# autónomo tarifa plana (flat rate)



## xabiaxica (Jun 23, 2009)

I can't find the original thread about this but don't don't want to lose the link!

this outlines the 'discounts' currently available for new self-employed registrations

Ministerio de Empleo y Seguridad Social: Autónomos y emprendedores. Tarifa Plana para Jóvenes Autónomos

if I get time later I'll translate the main points


edit - pdf of the law https://www.boe.es/boe/dias/2014/03/01/pdfs/BOE-A-2014-2220.pdf


----------



## airam13 (Mar 9, 2014)

You can view the English doc in the same web page on the right hand side. 

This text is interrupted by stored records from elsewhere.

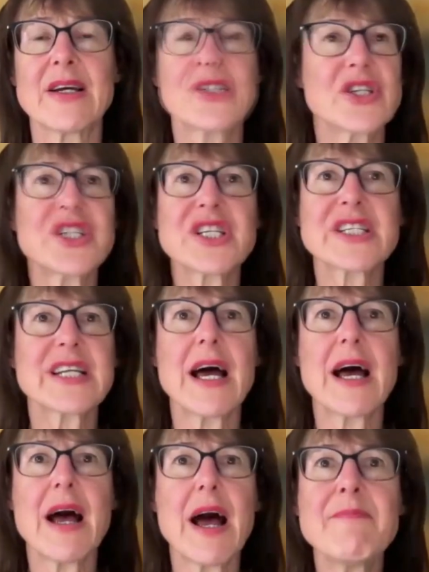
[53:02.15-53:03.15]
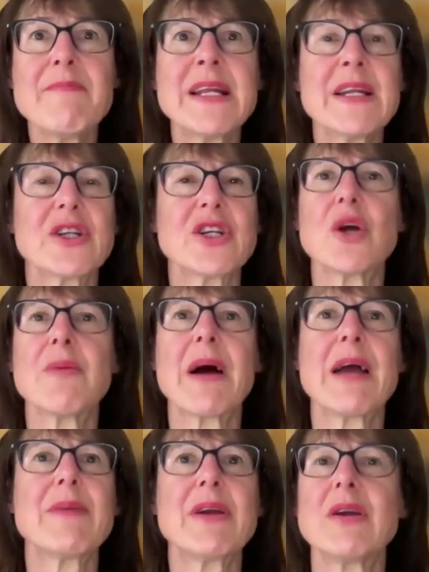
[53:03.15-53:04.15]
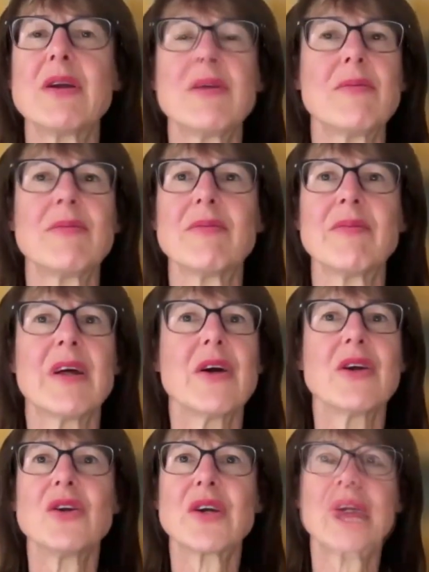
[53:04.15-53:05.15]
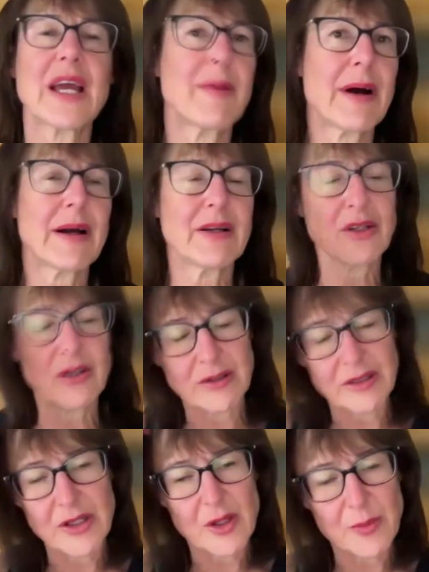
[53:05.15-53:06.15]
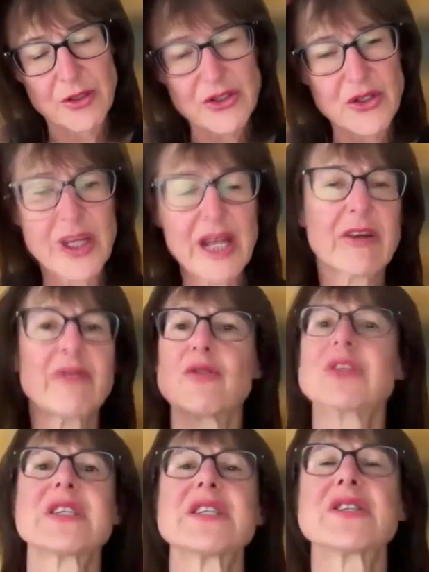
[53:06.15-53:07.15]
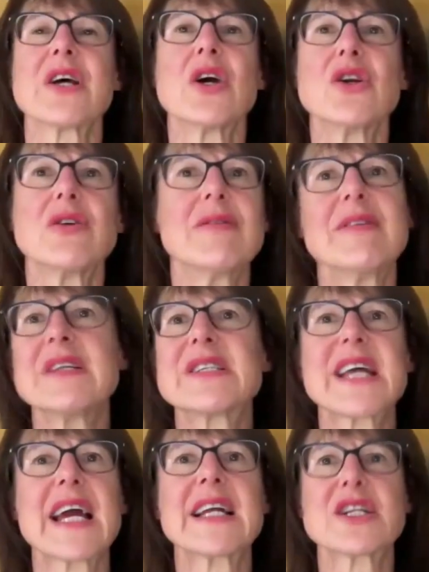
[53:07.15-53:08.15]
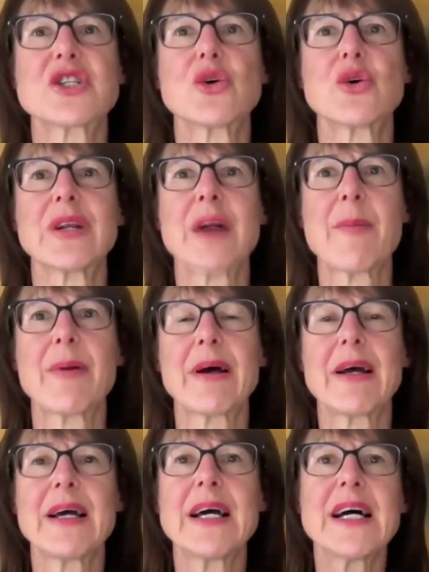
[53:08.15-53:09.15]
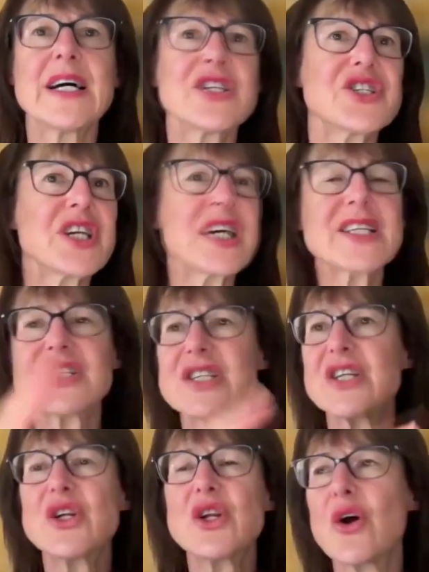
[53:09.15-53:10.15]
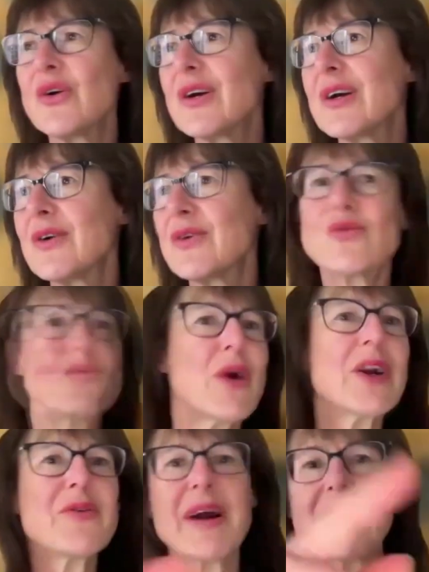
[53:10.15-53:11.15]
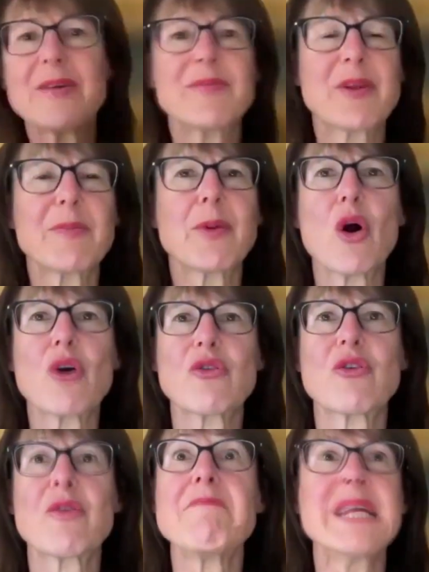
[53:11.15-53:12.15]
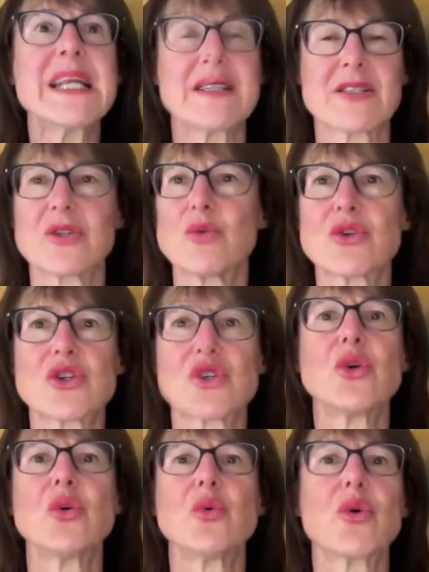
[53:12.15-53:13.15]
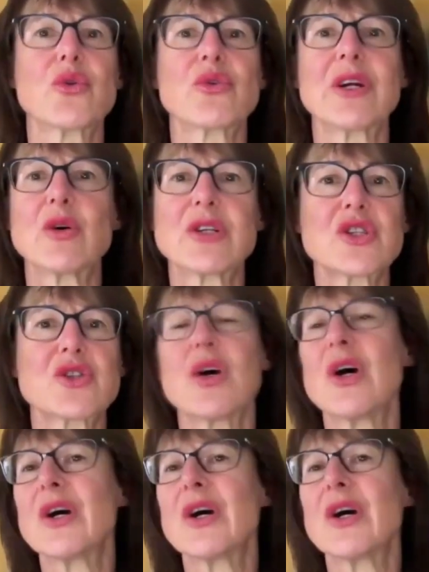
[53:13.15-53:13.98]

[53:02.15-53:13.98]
so just a minute, maybe your care part, the person you're caring for is taking a short nap. Just, run around the block for a minute or 2 or 3, or just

Flat Rate for self-employed workers:

Young entrepreneurs registering with
the Special Regime for Self-Employed Workers (RETA) will be able to pay a
minimum contribution for common contingencies for the first few months so that
they can set up their self-employed activity.
During the first six months after registration, an 80% reduction on the
contribution that results from applying the minimum contribution rate at any time
under this Regime to the minimum base. This means that new self-employed
workers under 30 years of age will be entitled to pay during the first six months
an approximate contribution of 50 Euros.
Subsequently and during the next six months, a further 50% reduction will be
applied to the minimum base.
After the first year of registration under the RETA, men aged under 30 and
women aged under 35 will enjoy a continued reduction and bonus in their
contributions of 30% during the following 18 months.
In the case of young people aged under 35 with a certified disability of 33% or
more, the 80% reduction will be applied during the first 12 months after
registration and, subsequently, the 50% bonus will be maintained for up to five
years


----------



## David1979 (Feb 15, 2013)

Why don't they just adopt a sensible self-employment scheme like we have in the UK?


----------



## xabiaxica (Jun 23, 2009)

airam13 said:


> You can view the English doc in the same web page on the right hand side.
> 
> Flat Rate for self-employed workers:
> 
> ...


lol - I didn't spot that!!


----------



## Pesky Wesky (May 10, 2009)

David1979 said:


> Why don't they just adopt a sensible self-employment scheme like we have in the UK?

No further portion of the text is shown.